▶ [Action item]: From first line to last, give the records again word for word and omit the pictures.

▶ [Exercise data]:
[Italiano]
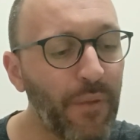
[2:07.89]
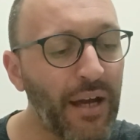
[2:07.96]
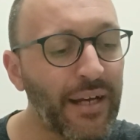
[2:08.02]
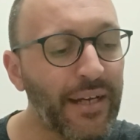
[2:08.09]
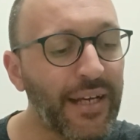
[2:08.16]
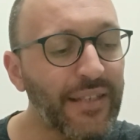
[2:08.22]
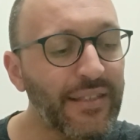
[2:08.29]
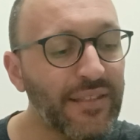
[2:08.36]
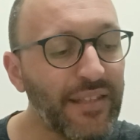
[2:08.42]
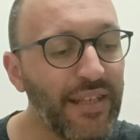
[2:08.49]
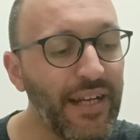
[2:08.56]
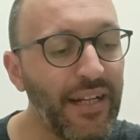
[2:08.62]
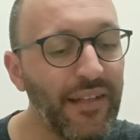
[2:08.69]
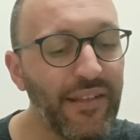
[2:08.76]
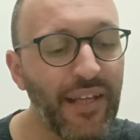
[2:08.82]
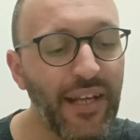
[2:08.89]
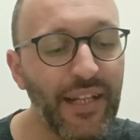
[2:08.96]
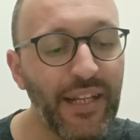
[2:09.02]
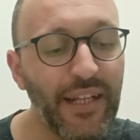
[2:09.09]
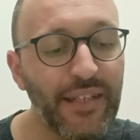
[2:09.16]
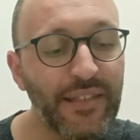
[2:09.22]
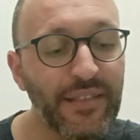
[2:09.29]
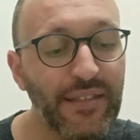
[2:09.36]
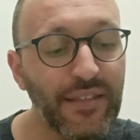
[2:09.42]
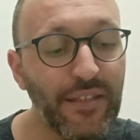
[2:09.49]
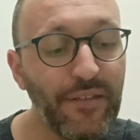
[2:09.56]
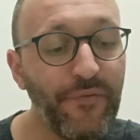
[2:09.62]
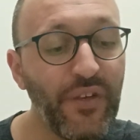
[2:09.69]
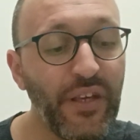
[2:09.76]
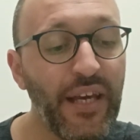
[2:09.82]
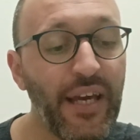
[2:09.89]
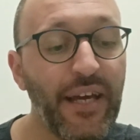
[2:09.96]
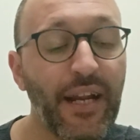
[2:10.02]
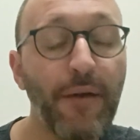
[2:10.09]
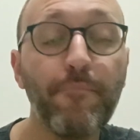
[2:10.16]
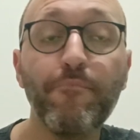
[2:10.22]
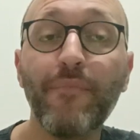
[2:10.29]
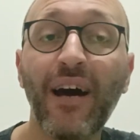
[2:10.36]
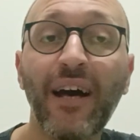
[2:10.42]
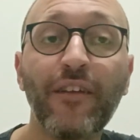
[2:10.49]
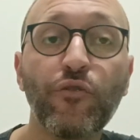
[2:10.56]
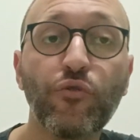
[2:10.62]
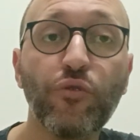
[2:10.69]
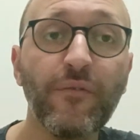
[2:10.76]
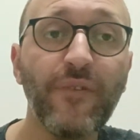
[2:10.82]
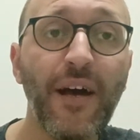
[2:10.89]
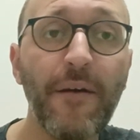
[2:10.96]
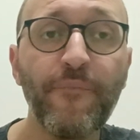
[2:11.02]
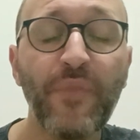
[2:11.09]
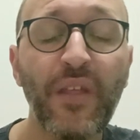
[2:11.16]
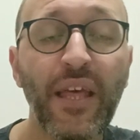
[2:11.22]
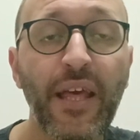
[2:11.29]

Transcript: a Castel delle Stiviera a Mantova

▶ [Output of the task]:
[Italiano]
[2:07.89]
[2:07.96]
[2:08.02]
[2:08.09]
[2:08.16]
[2:08.22]
[2:08.29]
[2:08.36]
[2:08.42]
[2:08.49]
[2:08.56]
[2:08.62]
[2:08.69]
[2:08.76]
[2:08.82]
[2:08.89]
[2:08.96]
[2:09.02]
[2:09.09]
[2:09.16]
[2:09.22]
[2:09.29]
[2:09.36]
[2:09.42]
[2:09.49]
[2:09.56]
[2:09.62]
[2:09.69]
[2:09.76]
[2:09.82]
[2:09.89]
[2:09.96]
[2:10.02]
[2:10.09]
[2:10.16]
[2:10.22]
[2:10.29]
[2:10.36]
[2:10.42]
[2:10.49]
[2:10.56]
[2:10.62]
[2:10.69]
[2:10.76]
[2:10.82]
[2:10.89]
[2:10.96]
[2:11.02]
[2:11.09]
[2:11.16]
[2:11.22]
[2:11.29]

Transcript: a Castel delle Stiviera a Mantova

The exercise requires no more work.